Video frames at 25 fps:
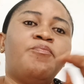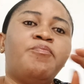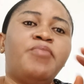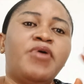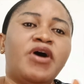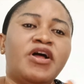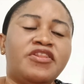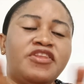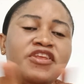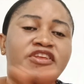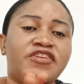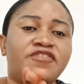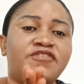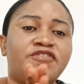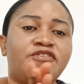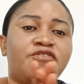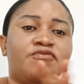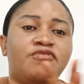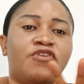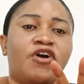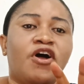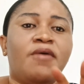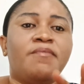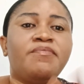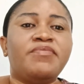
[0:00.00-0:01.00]
body
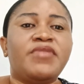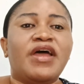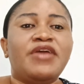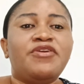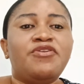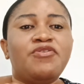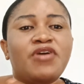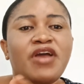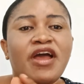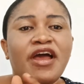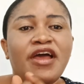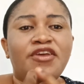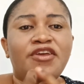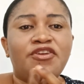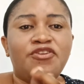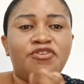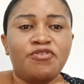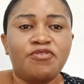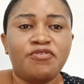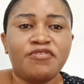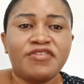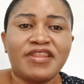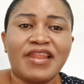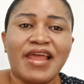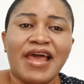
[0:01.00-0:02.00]
serum that you can
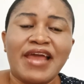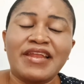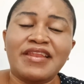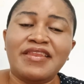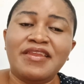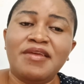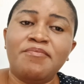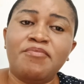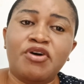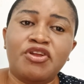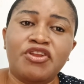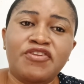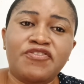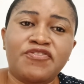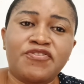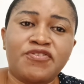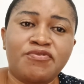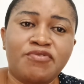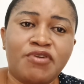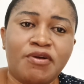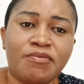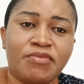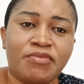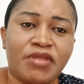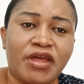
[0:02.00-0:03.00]
use, lightening body
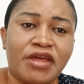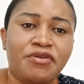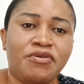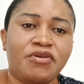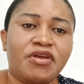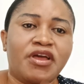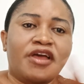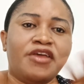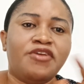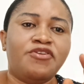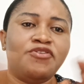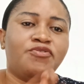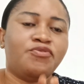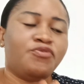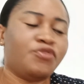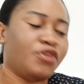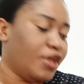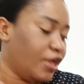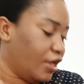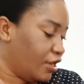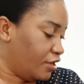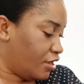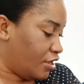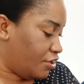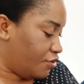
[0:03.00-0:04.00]
serum that you can use,
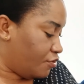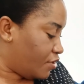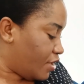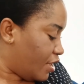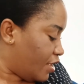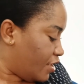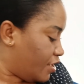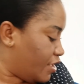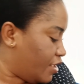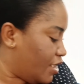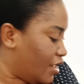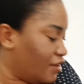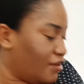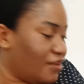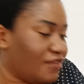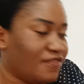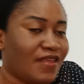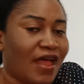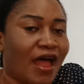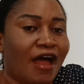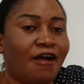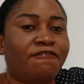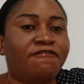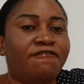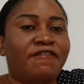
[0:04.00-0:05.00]
then you can get
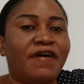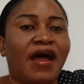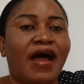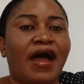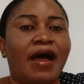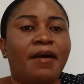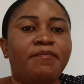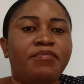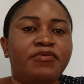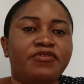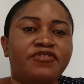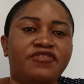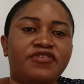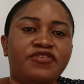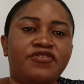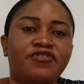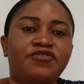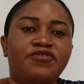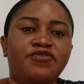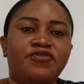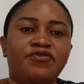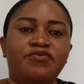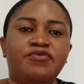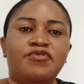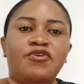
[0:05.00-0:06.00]
this Alpha Arbutin
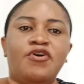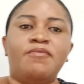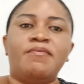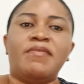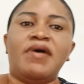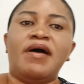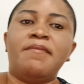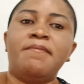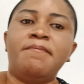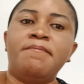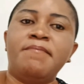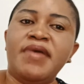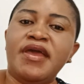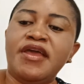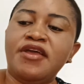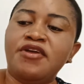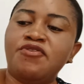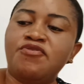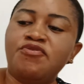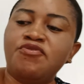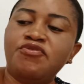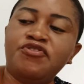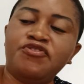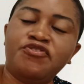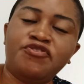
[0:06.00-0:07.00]
serum and
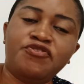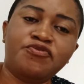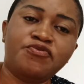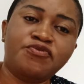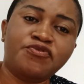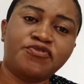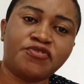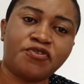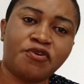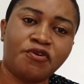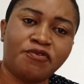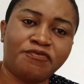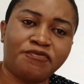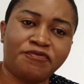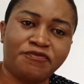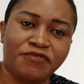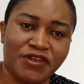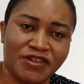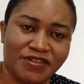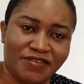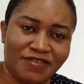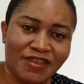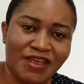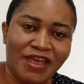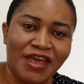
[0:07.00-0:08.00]
make good use of
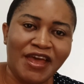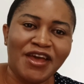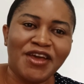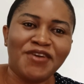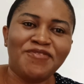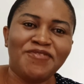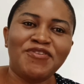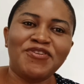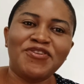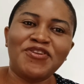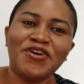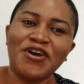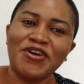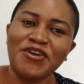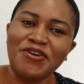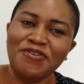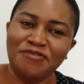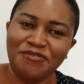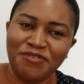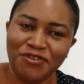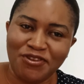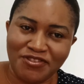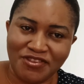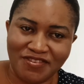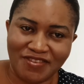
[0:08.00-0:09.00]
it. If you know
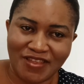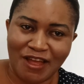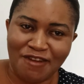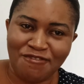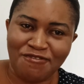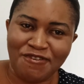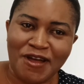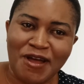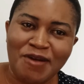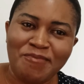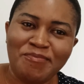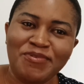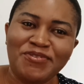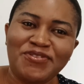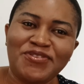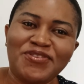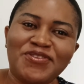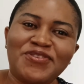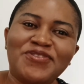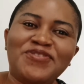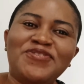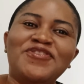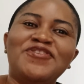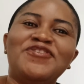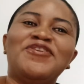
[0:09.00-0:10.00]
you've used this Alpha
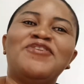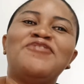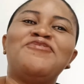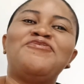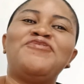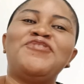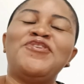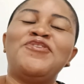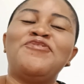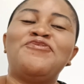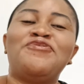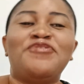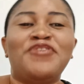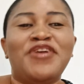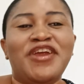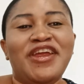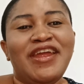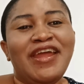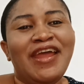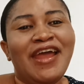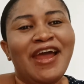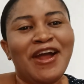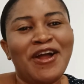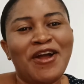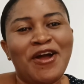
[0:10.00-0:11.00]
Arbutin serum, feel
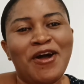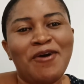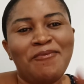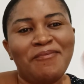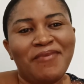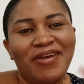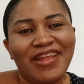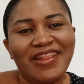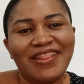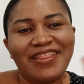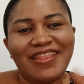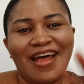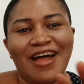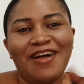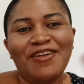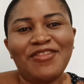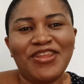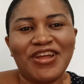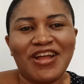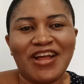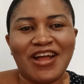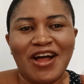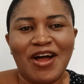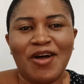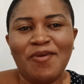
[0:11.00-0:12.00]
free comment down
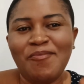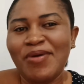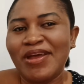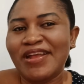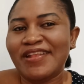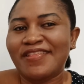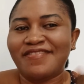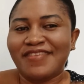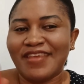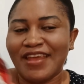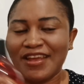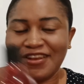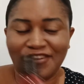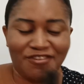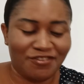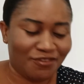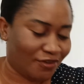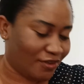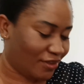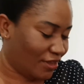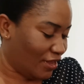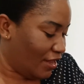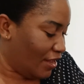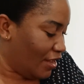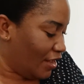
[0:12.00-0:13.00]
the comment
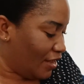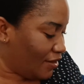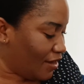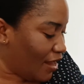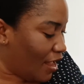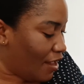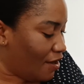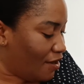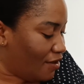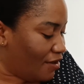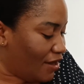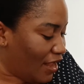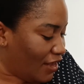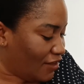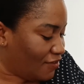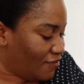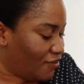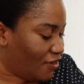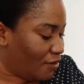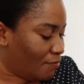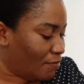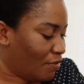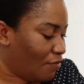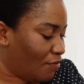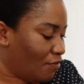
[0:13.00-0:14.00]
section. Now, the next
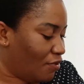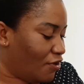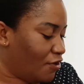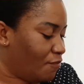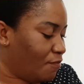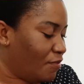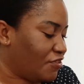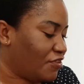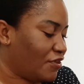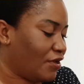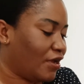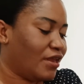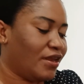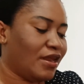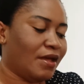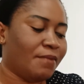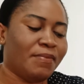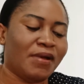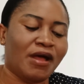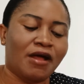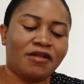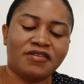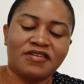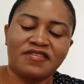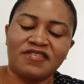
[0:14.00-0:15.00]
serum I want to be talking
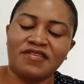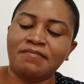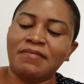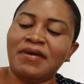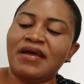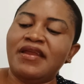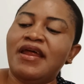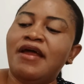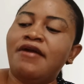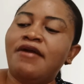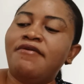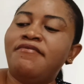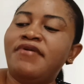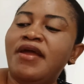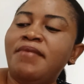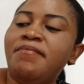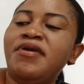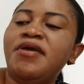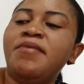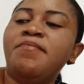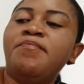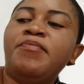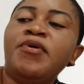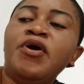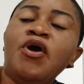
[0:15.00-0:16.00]
about is the Madame
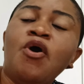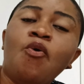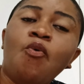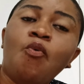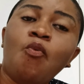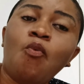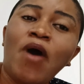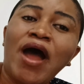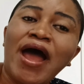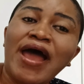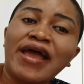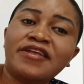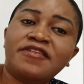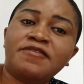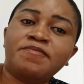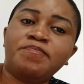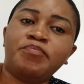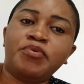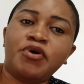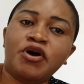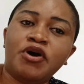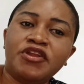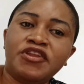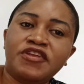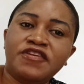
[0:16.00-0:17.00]
Remy
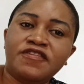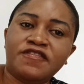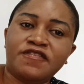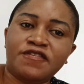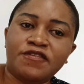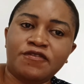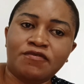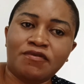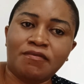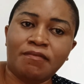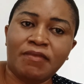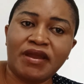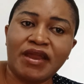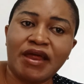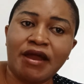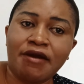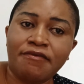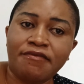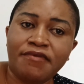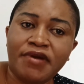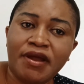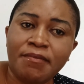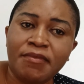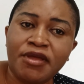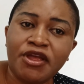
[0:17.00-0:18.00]
White Body Serum,
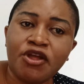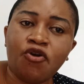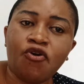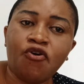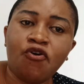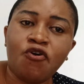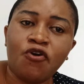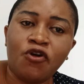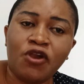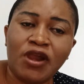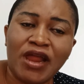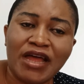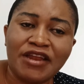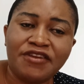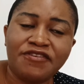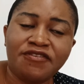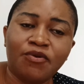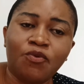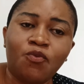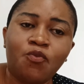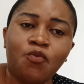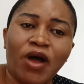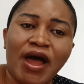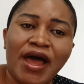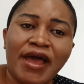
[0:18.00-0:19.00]
Madame Remy
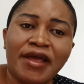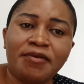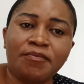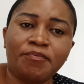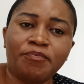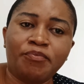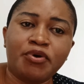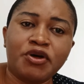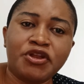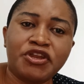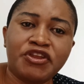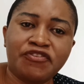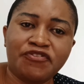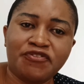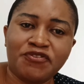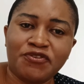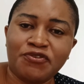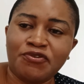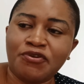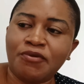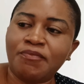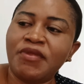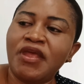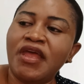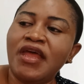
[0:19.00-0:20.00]
Collagen White Body
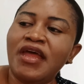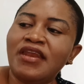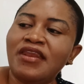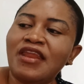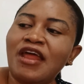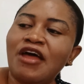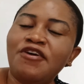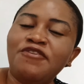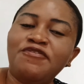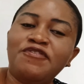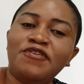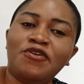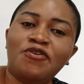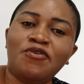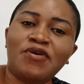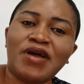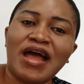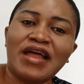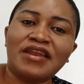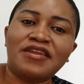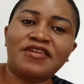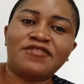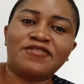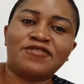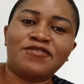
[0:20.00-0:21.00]
Serum. Now, if you look
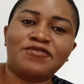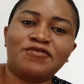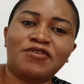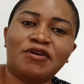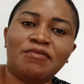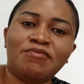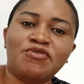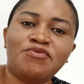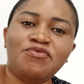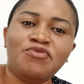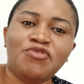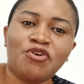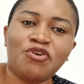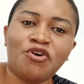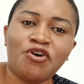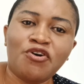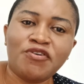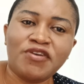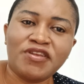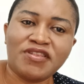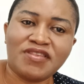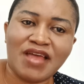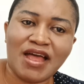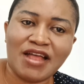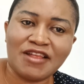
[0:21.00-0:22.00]
at this serum, you know
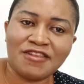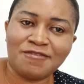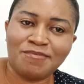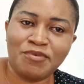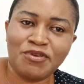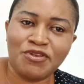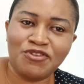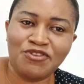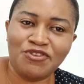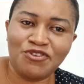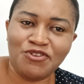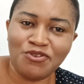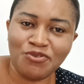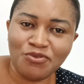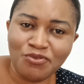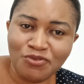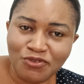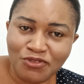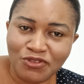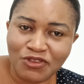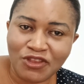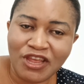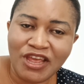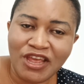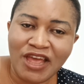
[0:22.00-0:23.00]
it has been
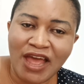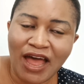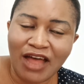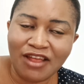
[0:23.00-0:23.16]
used.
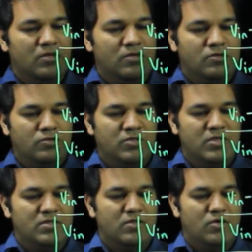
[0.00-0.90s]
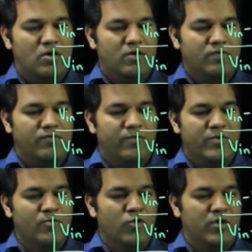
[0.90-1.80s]
So, just the torque from the
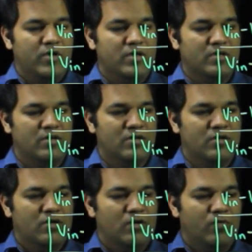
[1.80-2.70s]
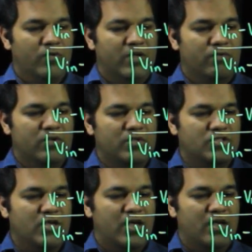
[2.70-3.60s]
motor would equals
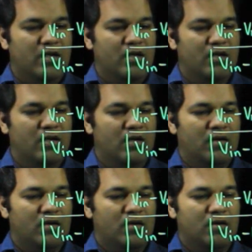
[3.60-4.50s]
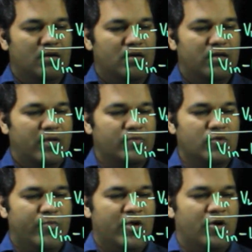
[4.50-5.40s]
j times
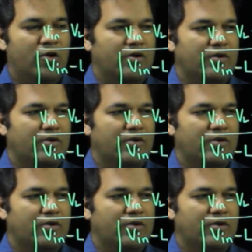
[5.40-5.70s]
omega dot.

• **WHAT TO DO**
Leave out the pictures and retype the rest of the entries exactly.

• **COMPLETED TASK**
Video frames at 25 fps:
[0:00.00-0:01.00]
body
[0:01.00-0:02.00]
serum that you can
[0:02.00-0:03.00]
use, lightening body
[0:03.00-0:04.00]
serum that you can use,
[0:04.00-0:05.00]
then you can get
[0:05.00-0:06.00]
this Alpha Arbutin
[0:06.00-0:07.00]
serum and
[0:07.00-0:08.00]
make good use of
[0:08.00-0:09.00]
it. If you know
[0:09.00-0:10.00]
you've used this Alpha
[0:10.00-0:11.00]
Arbutin serum, feel
[0:11.00-0:12.00]
free comment down
[0:12.00-0:13.00]
the comment
[0:13.00-0:14.00]
section. Now, the next
[0:14.00-0:15.00]
serum I want to be talking
[0:15.00-0:16.00]
about is the Madame
[0:16.00-0:17.00]
Remy
[0:17.00-0:18.00]
White Body Serum,
[0:18.00-0:19.00]
Madame Remy
[0:19.00-0:20.00]
Collagen White Body
[0:20.00-0:21.00]
Serum. Now, if you look
[0:21.00-0:22.00]
at this serum, you know
[0:22.00-0:23.00]
it has been
[0:23.00-0:23.16]
used.
[0.00-0.90s]
[0.90-1.80s]
So, just the torque from the
[1.80-2.70s]
[2.70-3.60s]
motor would equals
[3.60-4.50s]
[4.50-5.40s]
j times
[5.40-5.70s]
omega dot.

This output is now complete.